Collected data entries:
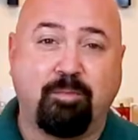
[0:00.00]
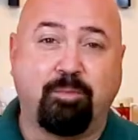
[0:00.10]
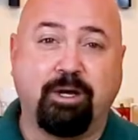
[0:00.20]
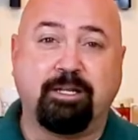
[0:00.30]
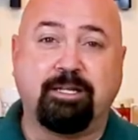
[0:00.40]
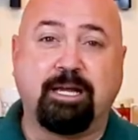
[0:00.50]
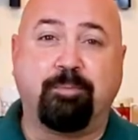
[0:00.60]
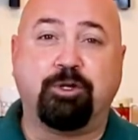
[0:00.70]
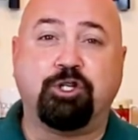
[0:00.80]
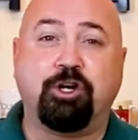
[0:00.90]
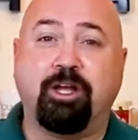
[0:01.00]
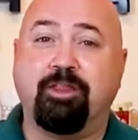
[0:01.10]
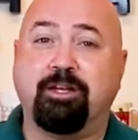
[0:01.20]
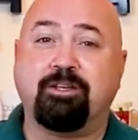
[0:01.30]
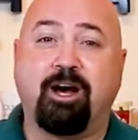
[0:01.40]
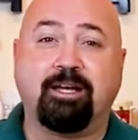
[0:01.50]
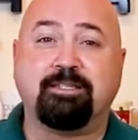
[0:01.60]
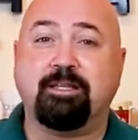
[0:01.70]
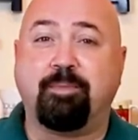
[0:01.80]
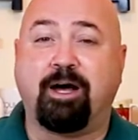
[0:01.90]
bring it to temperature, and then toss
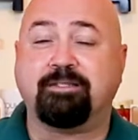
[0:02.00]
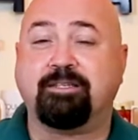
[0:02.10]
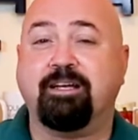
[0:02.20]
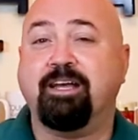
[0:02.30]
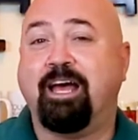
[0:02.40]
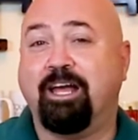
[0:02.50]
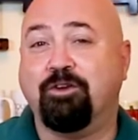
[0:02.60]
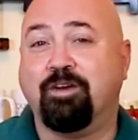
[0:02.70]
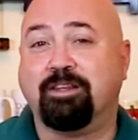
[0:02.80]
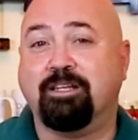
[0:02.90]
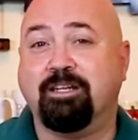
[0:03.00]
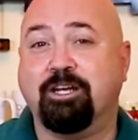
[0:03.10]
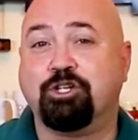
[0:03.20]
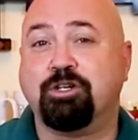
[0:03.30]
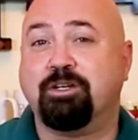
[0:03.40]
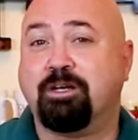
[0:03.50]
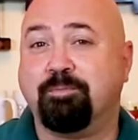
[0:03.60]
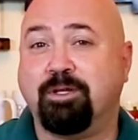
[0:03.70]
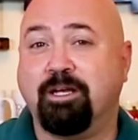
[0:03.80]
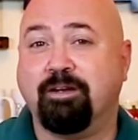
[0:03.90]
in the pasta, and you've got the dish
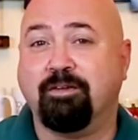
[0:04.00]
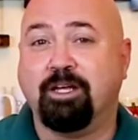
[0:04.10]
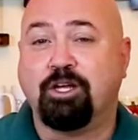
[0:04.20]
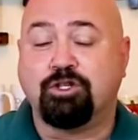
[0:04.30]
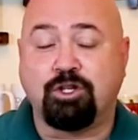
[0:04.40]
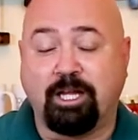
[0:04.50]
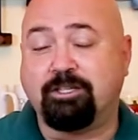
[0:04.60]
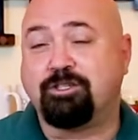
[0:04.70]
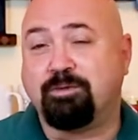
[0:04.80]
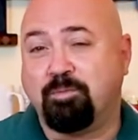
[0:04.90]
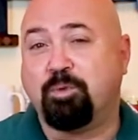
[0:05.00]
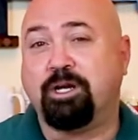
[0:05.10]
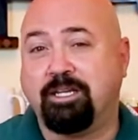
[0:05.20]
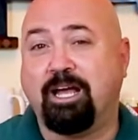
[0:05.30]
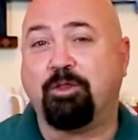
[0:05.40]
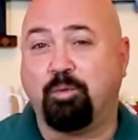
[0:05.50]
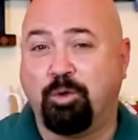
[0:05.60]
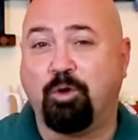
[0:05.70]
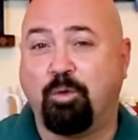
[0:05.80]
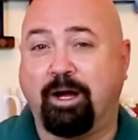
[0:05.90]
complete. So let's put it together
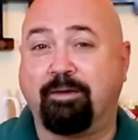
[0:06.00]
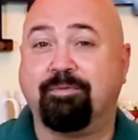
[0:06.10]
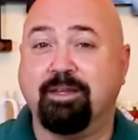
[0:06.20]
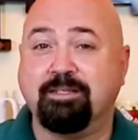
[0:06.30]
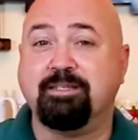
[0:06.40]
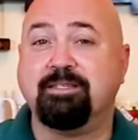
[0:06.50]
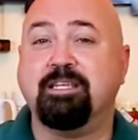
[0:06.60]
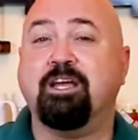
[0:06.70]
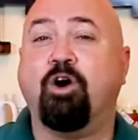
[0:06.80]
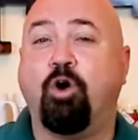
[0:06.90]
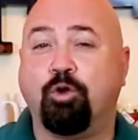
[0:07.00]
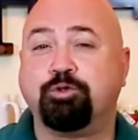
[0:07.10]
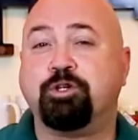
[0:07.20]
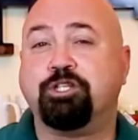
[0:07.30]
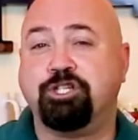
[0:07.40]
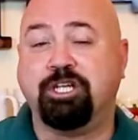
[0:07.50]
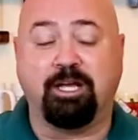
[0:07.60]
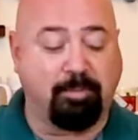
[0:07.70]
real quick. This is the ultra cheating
...
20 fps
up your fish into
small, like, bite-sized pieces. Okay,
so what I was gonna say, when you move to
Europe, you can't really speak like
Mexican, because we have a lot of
...
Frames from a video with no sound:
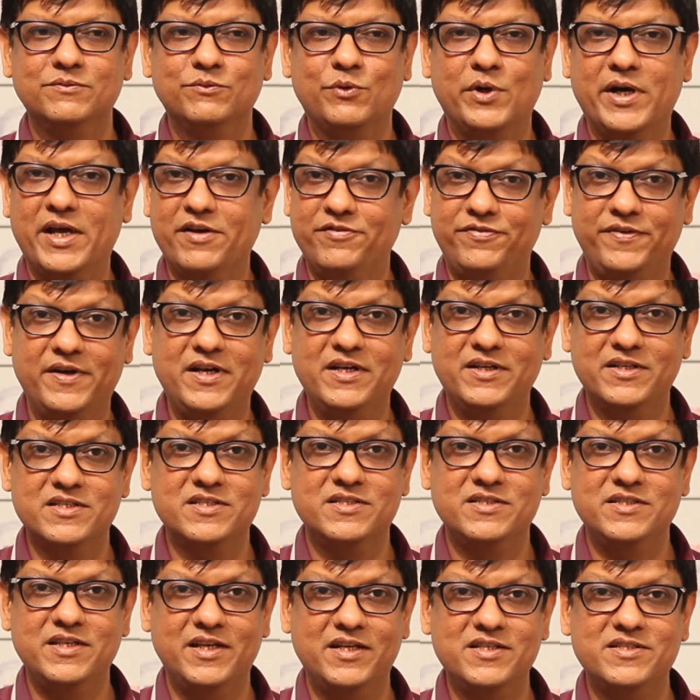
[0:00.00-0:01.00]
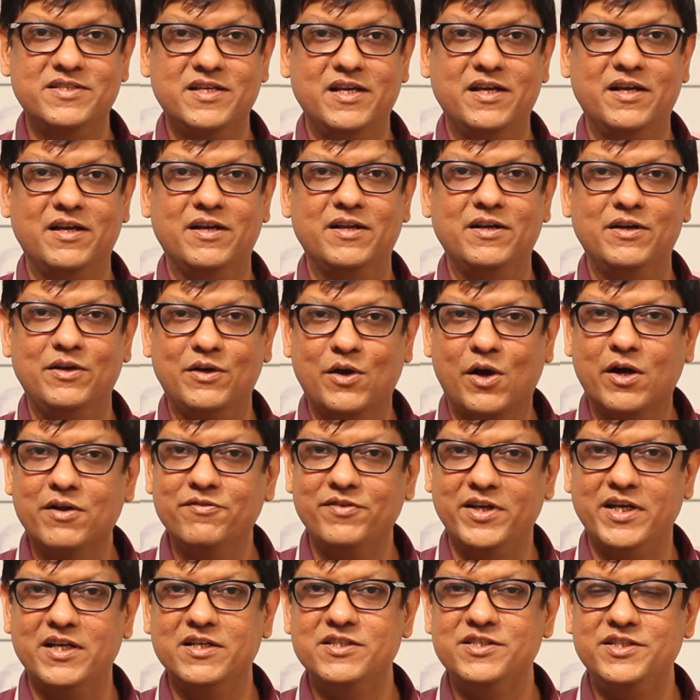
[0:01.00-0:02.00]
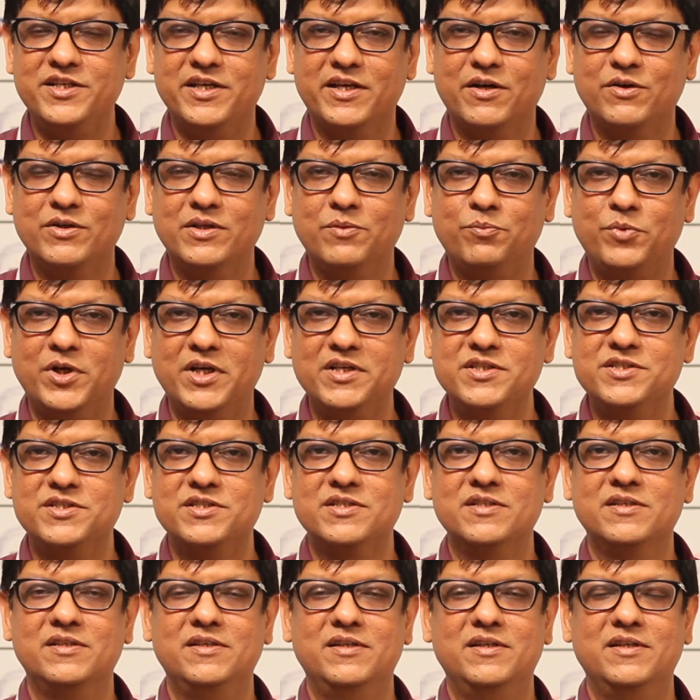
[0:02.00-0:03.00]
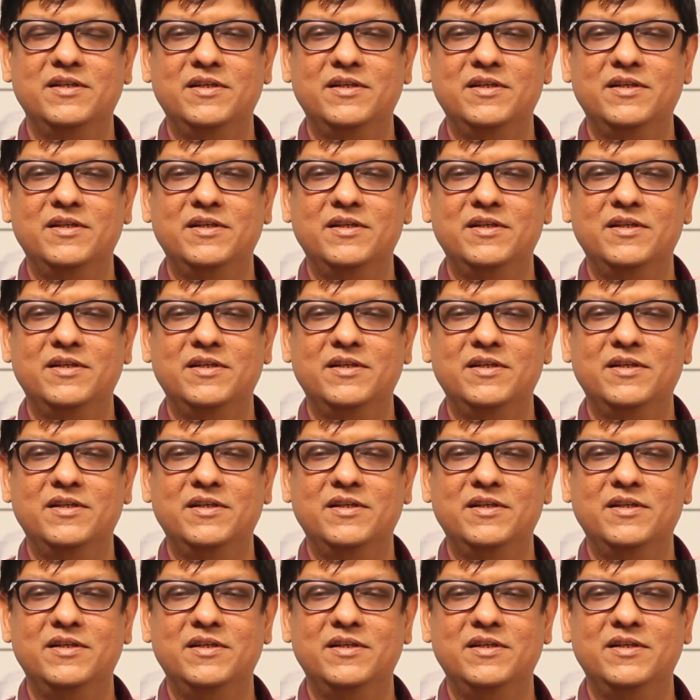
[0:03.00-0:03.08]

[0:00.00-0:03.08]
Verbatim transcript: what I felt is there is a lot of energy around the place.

**Instructions for the task:** What you need to produce is an exact copy of the entries above, limited to the lines from the one with "[0:01.00-0:02.00]" up to and including the one with "Verbatim transcript: what", without pictures.

**The answer:**
[0:01.00-0:02.00]
[0:02.00-0:03.00]
[0:03.00-0:03.08]

[0:00.00-0:03.08]
Verbatim transcript: what I felt is there is a lot of energy around the place.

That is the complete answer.